**PROMPT**: Repeat all of the data below word for word, keeping no images.

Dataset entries

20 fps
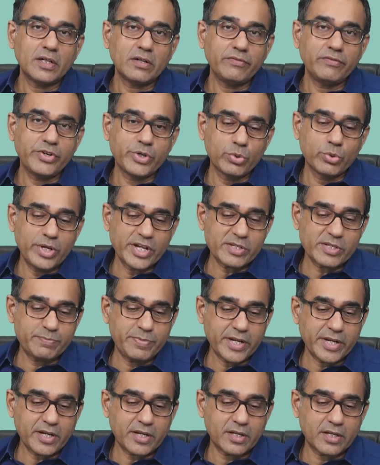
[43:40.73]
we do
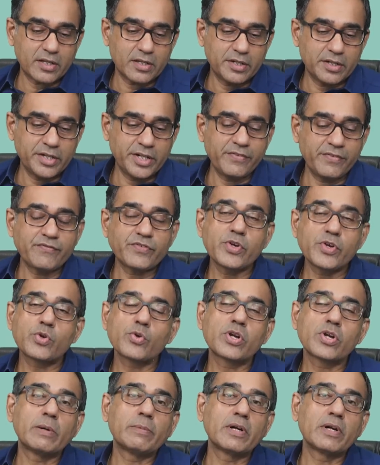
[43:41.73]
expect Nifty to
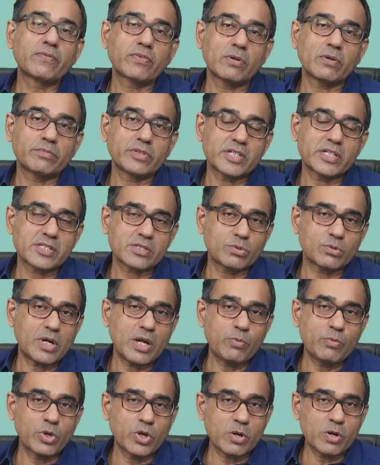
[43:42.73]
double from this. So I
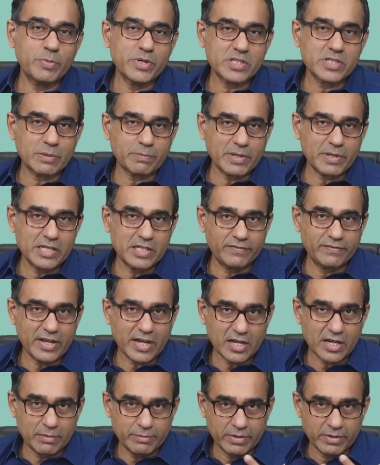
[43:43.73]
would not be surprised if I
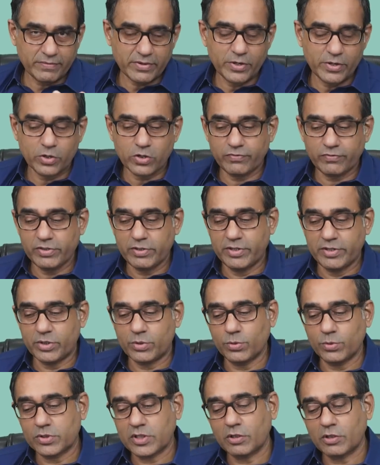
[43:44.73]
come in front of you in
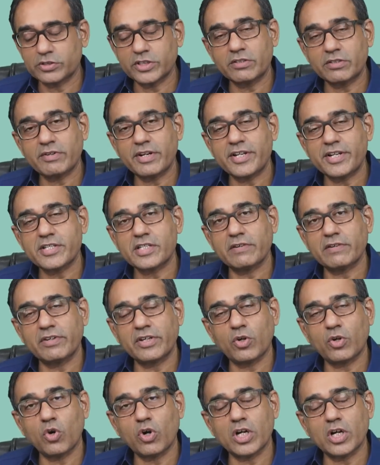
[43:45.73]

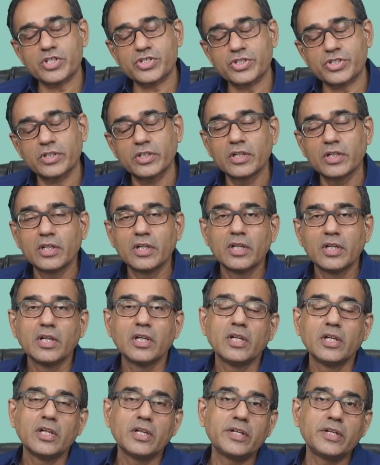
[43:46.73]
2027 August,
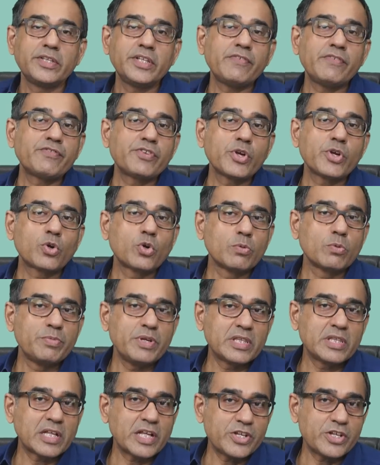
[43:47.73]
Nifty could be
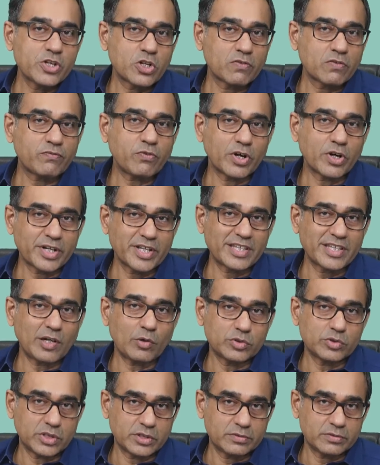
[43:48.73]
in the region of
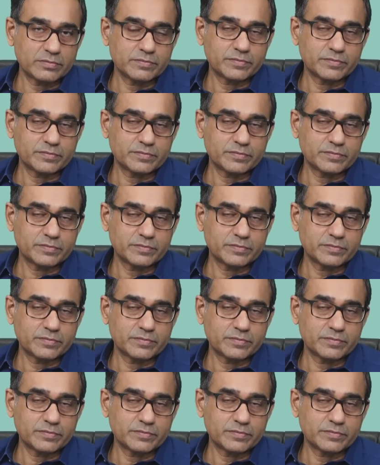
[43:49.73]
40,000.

**RESULT OF THIS EXERCISE**:
20 fps
[43:40.73]
we do
[43:41.73]
expect Nifty to
[43:42.73]
double from this. So I
[43:43.73]
would not be surprised if I
[43:44.73]
come in front of you in
[43:45.73]

[43:46.73]
2027 August,
[43:47.73]
Nifty could be
[43:48.73]
in the region of
[43:49.73]
40,000.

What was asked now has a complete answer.